BRIEF - Copy nothing but the lines below, from the one with "[1:41.33-1:42.16]" through the one with "Transcript, with fillers: I, I", exactly as written; no pictures should appear.

DATA -
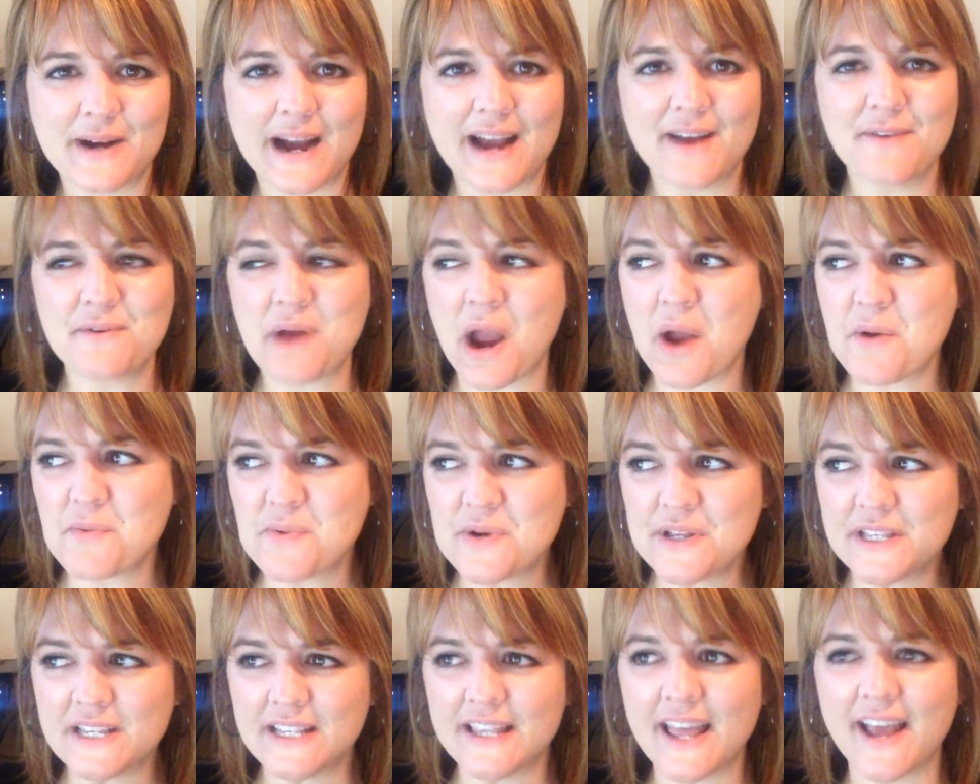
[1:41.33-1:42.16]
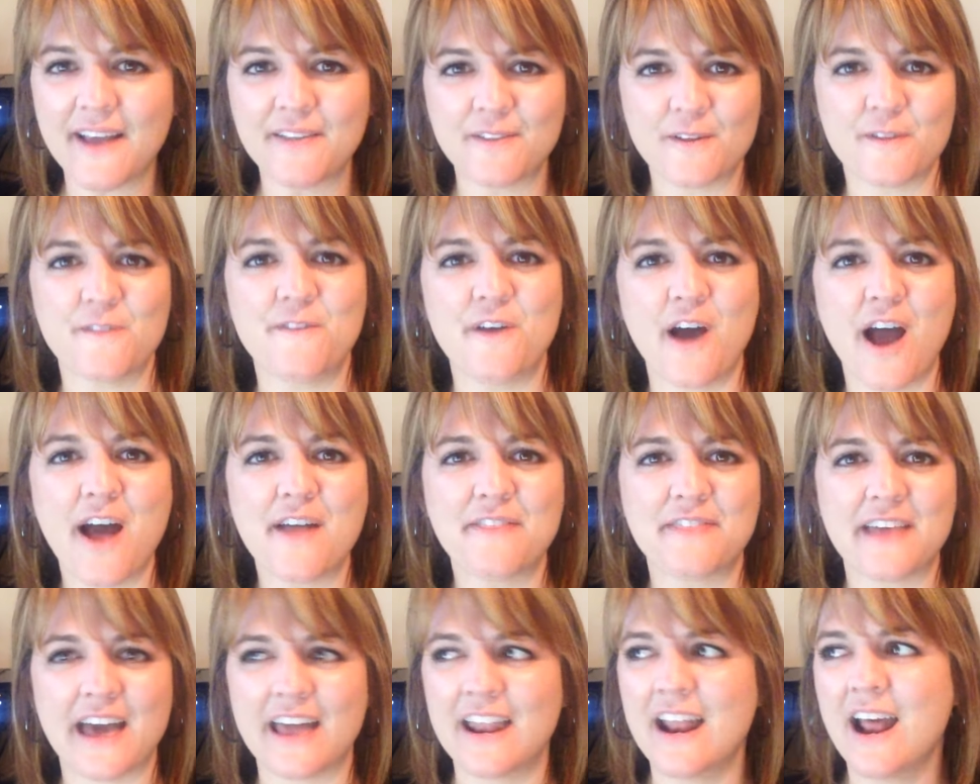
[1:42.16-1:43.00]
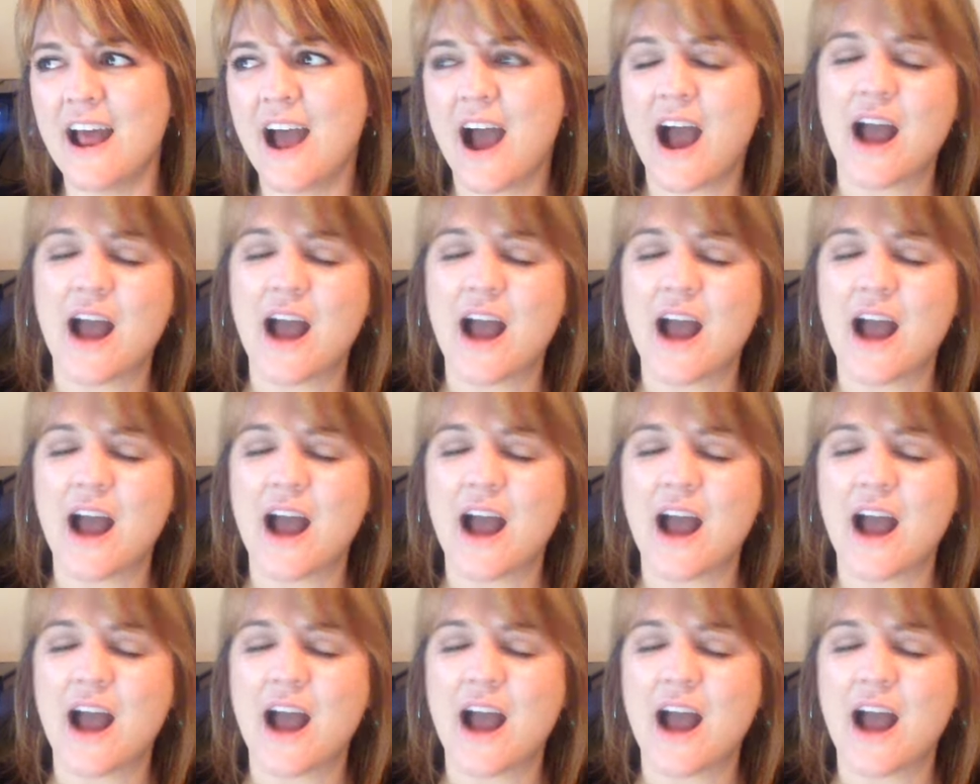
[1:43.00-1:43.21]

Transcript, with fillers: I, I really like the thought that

* * *

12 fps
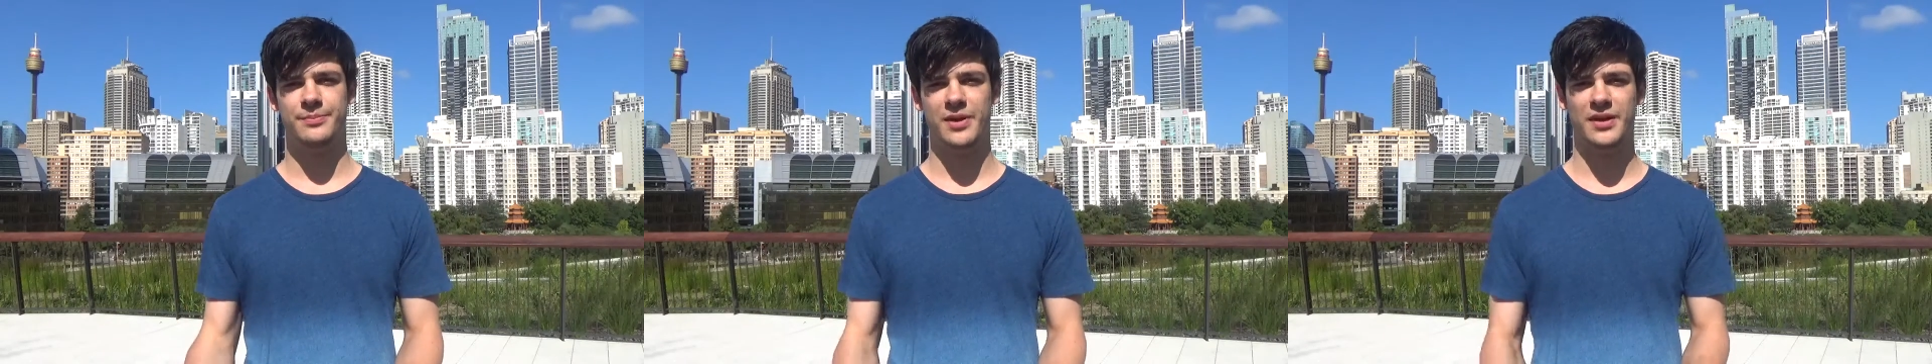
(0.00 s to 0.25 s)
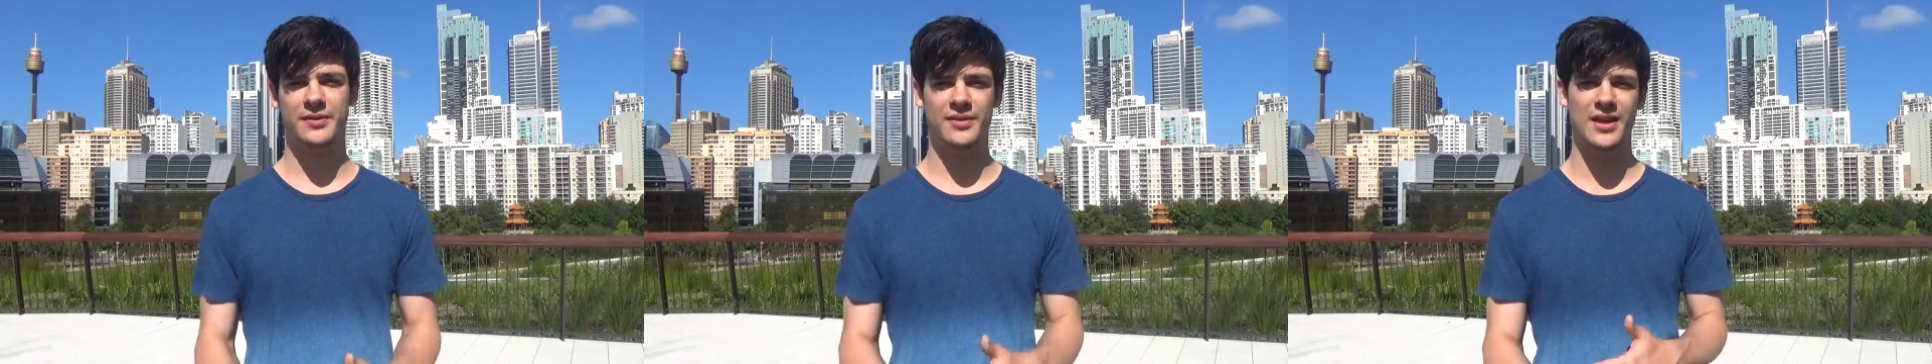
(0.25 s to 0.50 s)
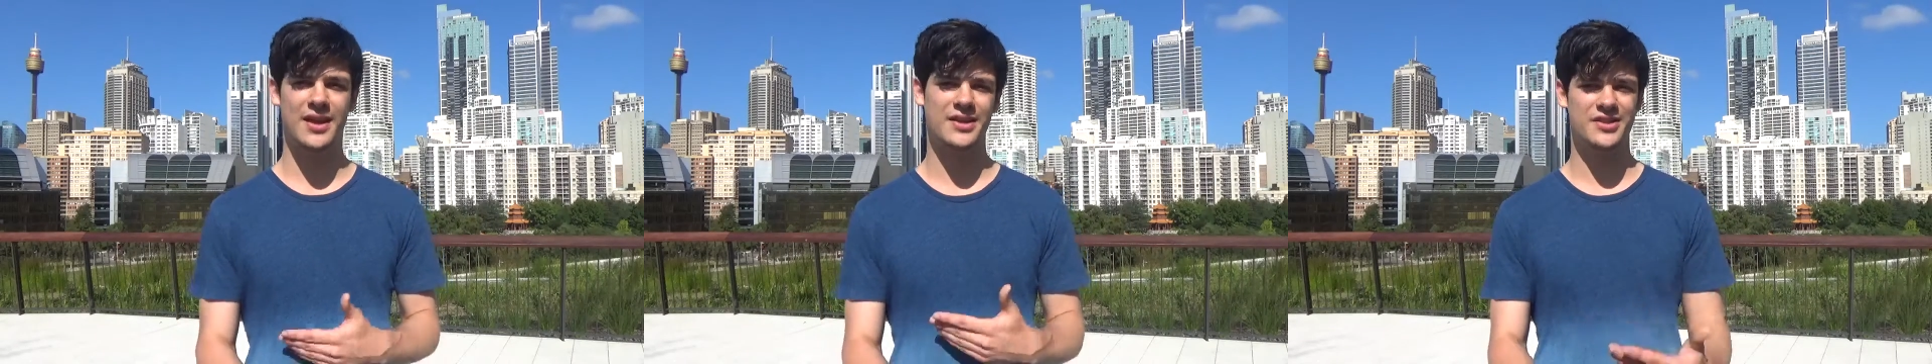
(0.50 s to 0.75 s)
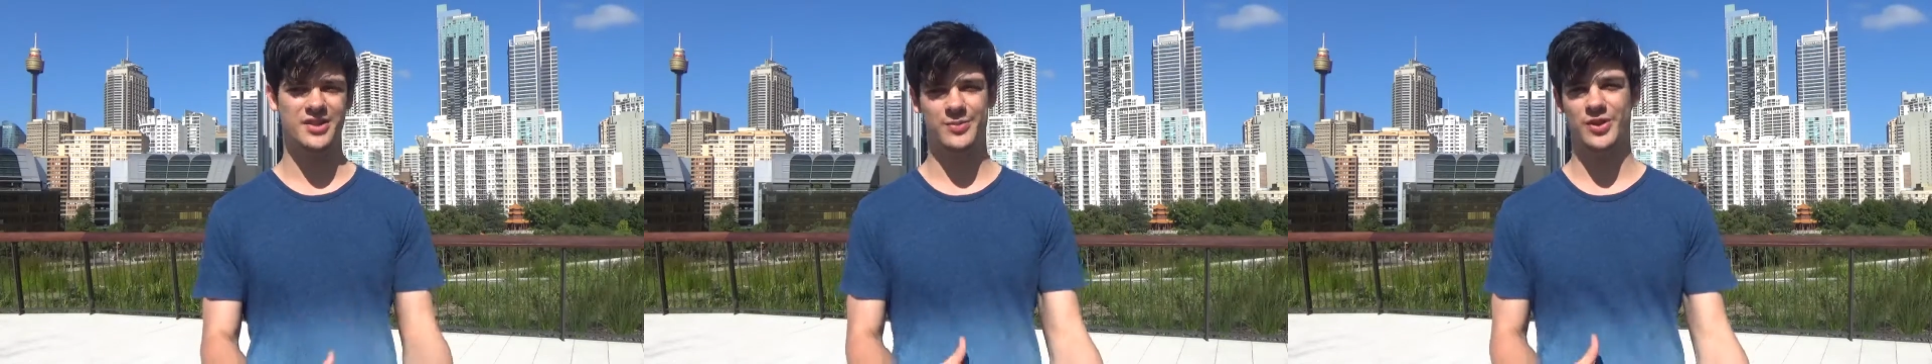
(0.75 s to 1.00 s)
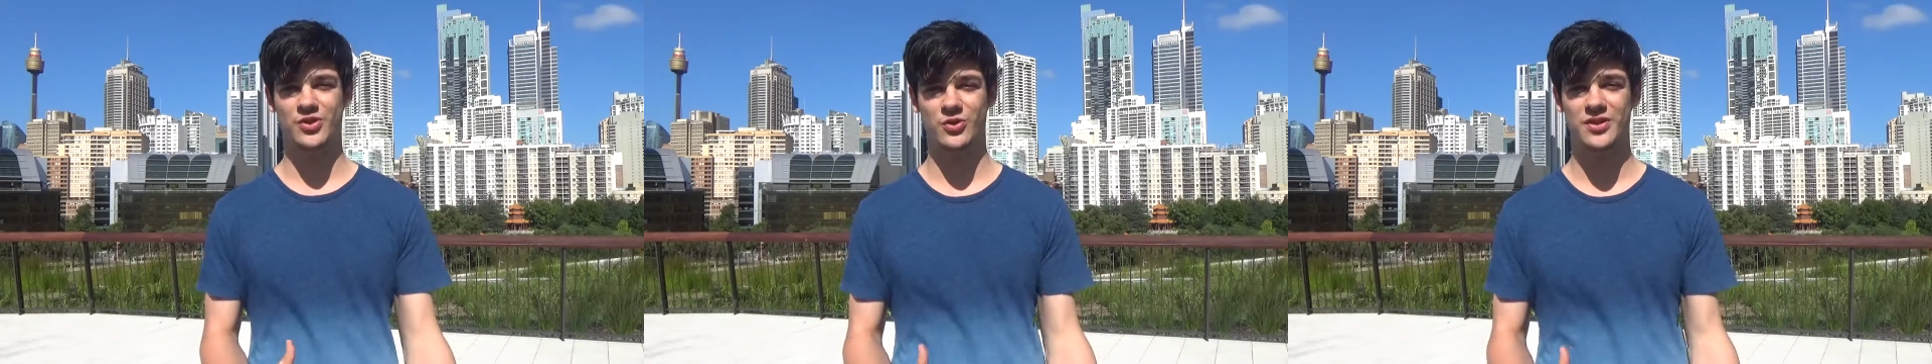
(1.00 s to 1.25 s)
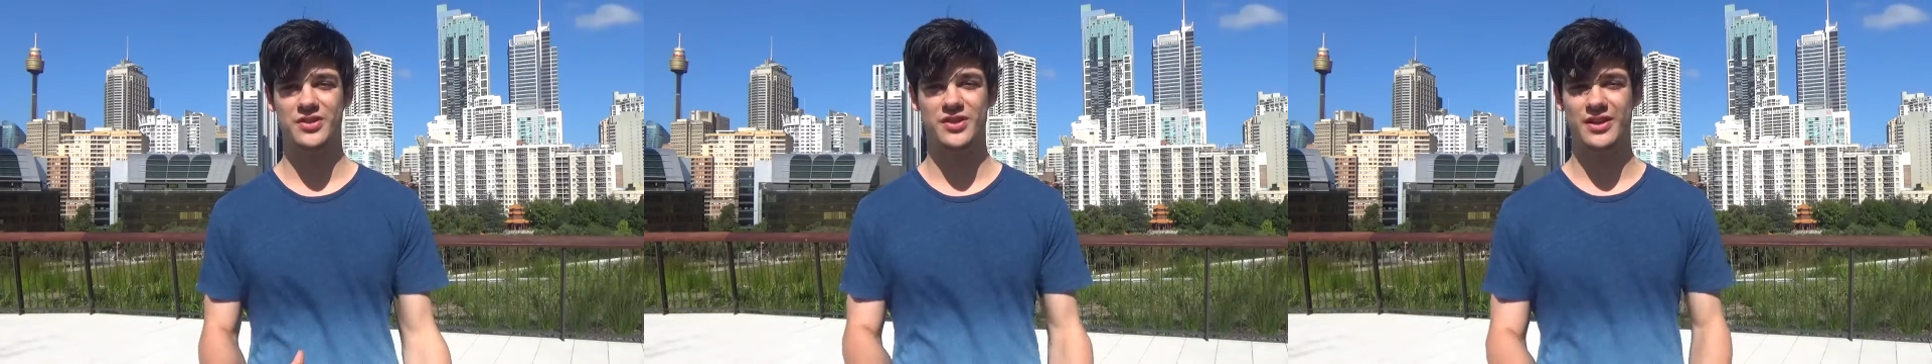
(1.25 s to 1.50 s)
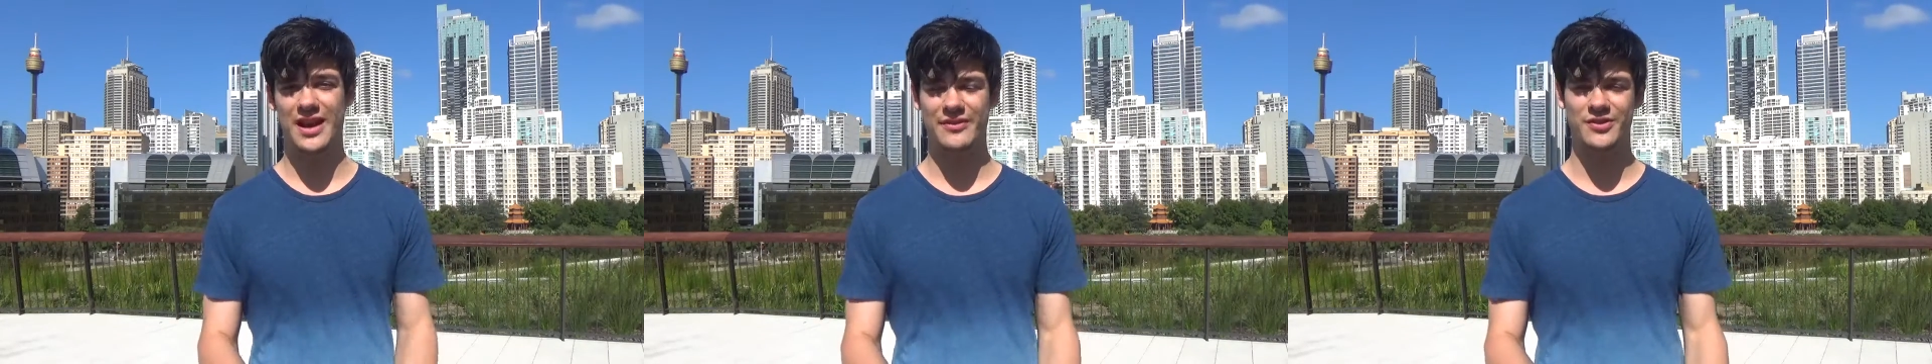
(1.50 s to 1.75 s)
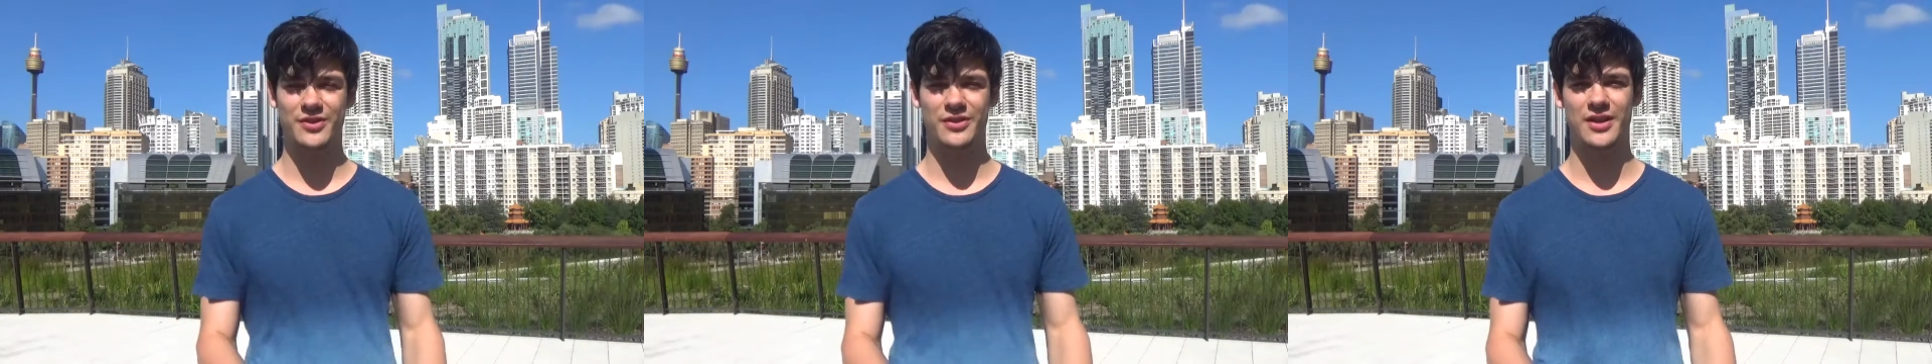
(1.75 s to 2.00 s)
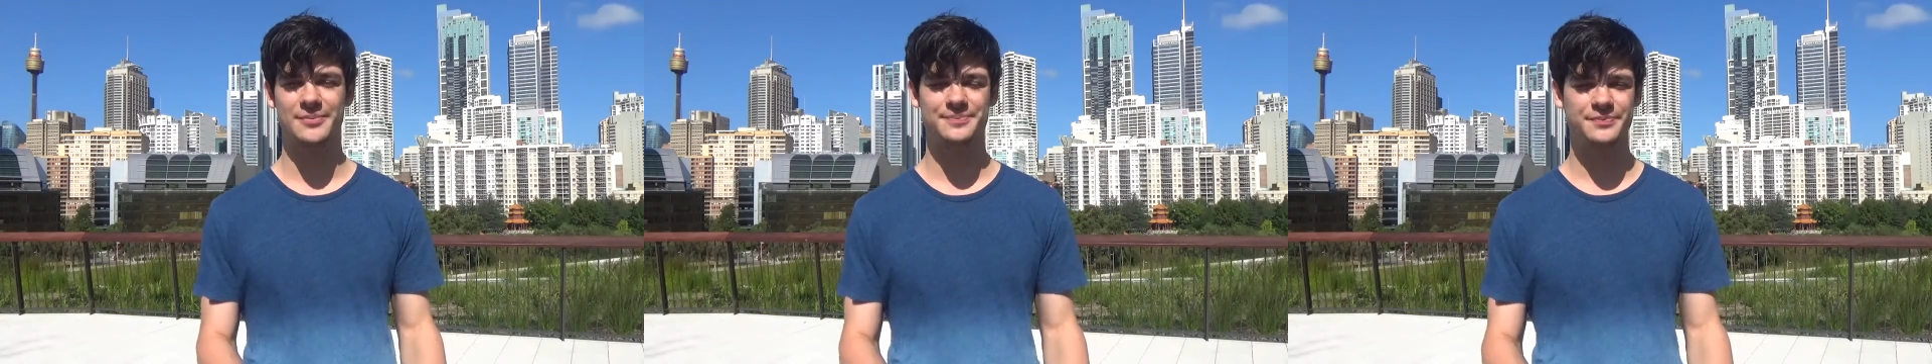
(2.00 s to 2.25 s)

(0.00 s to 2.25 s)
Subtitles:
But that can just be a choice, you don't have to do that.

ANSWER FOR THE TASK -
[1:41.33-1:42.16]
[1:42.16-1:43.00]
[1:43.00-1:43.21]

Transcript, with fillers: I, I really like the thought that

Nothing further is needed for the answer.